As with non-proliferative diabetic retinopathy, proliferative diabetic retinopathy can also be further divided into stages based on severity:

  1. Early: includes the presence of newly formed blood vessels
  2. High risk: includes more neovascularization and possibly vitreous or pre-retinal hemorrhage
  3. Severe: hemorrhages have blocked some of the back surface of the eye (fundus), or the center of the macula has become detached

However, even the early or milder stage of proliferative diabetic retinopathy is still an advanced form.

There’s no cure for diabetic retinopathy, and you cannot reverse it. However, treatment can be effective in slowing disease progression.

Maintaining proper diabetes management to keep blood sugar levels in a healthy range can prevent damage from occurring in the first place. If your current treatment is not effectively managing your diabetes, talk with your doctor to find a better option.

Regular eye exams are also recommended for people with diabetes. Your eye doctor may detect signs of impending damage before you develop any symptoms at all.

Treatment for proliferative diabetic retinopathy depends in part on how advanced the disease has become. By the time it has progressed to the proliferative stage, your doctor may recommend one or more of these types of treatments:


Vitrectomy is the surgical removal of the vitreous.

It’s long been used as a standard treatment for people experiencing hemorrhages in their vitreous as a result of proliferative diabetic retinopathy. It does, however, carry some risk of complications.

Anti-VEGF injections

Your doctor can inject an anti-vascular endothelial growth factor (anti-VEGF) medication into the white part of your eye to address vitreous hemorrhages. It can also slow neovascularization, which should slow or even improve vision loss.

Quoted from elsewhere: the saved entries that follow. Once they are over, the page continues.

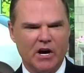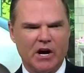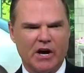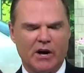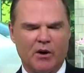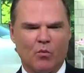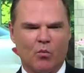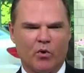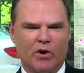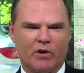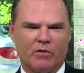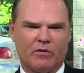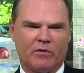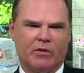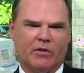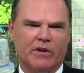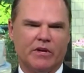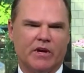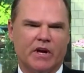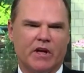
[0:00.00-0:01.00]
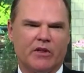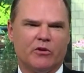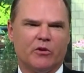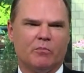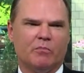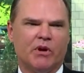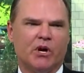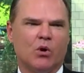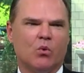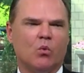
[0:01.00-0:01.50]
And one of the
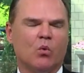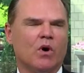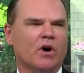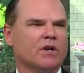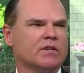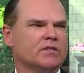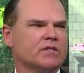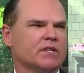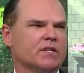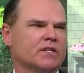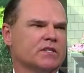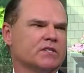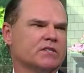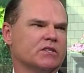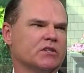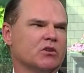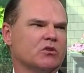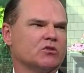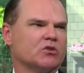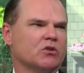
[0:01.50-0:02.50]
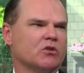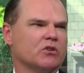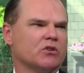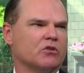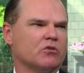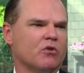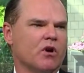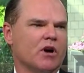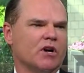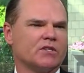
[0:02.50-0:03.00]
other big ones is,
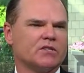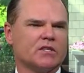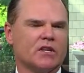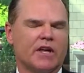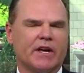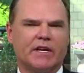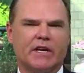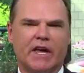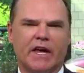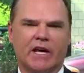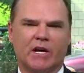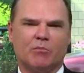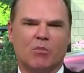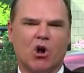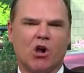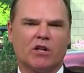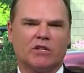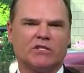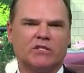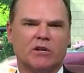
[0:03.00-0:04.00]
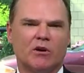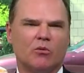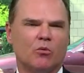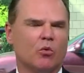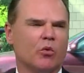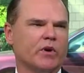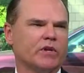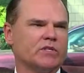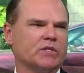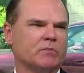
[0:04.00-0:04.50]
certain drugs like anabolic
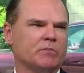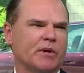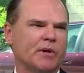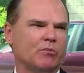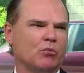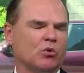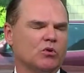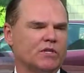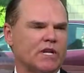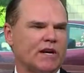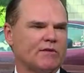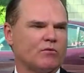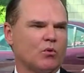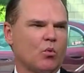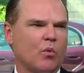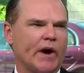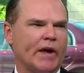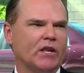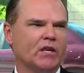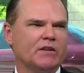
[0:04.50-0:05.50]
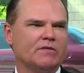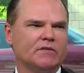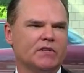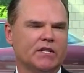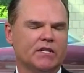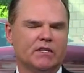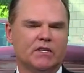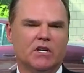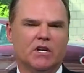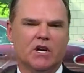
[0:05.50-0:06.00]
steroids that people will take for
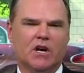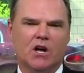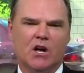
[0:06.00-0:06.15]
weightlifting.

This injection is a protein that stimulates the growth of new blood vessels.

Anti-VEGF injections can also treat macular edema and wet age-related macular degeneration (AMD).

Laser treatment

Also known as photocoagulation, laser treatment can address damaged blood vessels and help preserve some of your vision. One version is known as scatter laser treatment, or panretinal photocoagulation.

Blood sugar management

Managing your blood sugar levels is one of the best ways to help prevent, reduce the risk, or stop diabetic retinopathy from worsening.

High blood sugar levels are responsible for the damage to your blood vessels, including the ones in your eyes. Keeping them in your target range and maintaining your target A1C level can help you keep your eyes as healthy as possible and prevent additional damage.

Here are some frequently asked questions about proliferative diabetic retinopathy:

Can you have proliferative diabetic retinopathy with macular edema?

Yes, you can have both conditions.

What are the ICD codes for proliferative retinopathy?

The International Classification of Diseases, 10th revision (ICD-10) codes for proliferative retinopathy vary based on whether the person has type 1 or type 2 diabetes, as well as whether the proliferative retinopathy affects the right eye, left eye, or both eyes.

It’s further broken down into specific codes that take into account the presence or absence of macular edema and traction retinal detachment.

The American Academy of Ophthalmology maintains a chart of the relevant codes you can consult.

Can you reverse proliferative diabetic retinopathy?

With treatment, it may be possible to slow down or stop some damage to your vision. But you cannot restore your vision once it’s gone, and you can’t completely reverse proliferative diabetic retinopathy.

By the time you develop noticeable symptoms affecting your vision, you may have developed proliferative diabetic retinopathy.

Talk with your eye doctor about beginning treatment right away to stop it from worsening and to preserve or restore as much of your vision as possible.

In addition to treatment, managing your diabetes well can also help you keep your eyes as healthy as possible.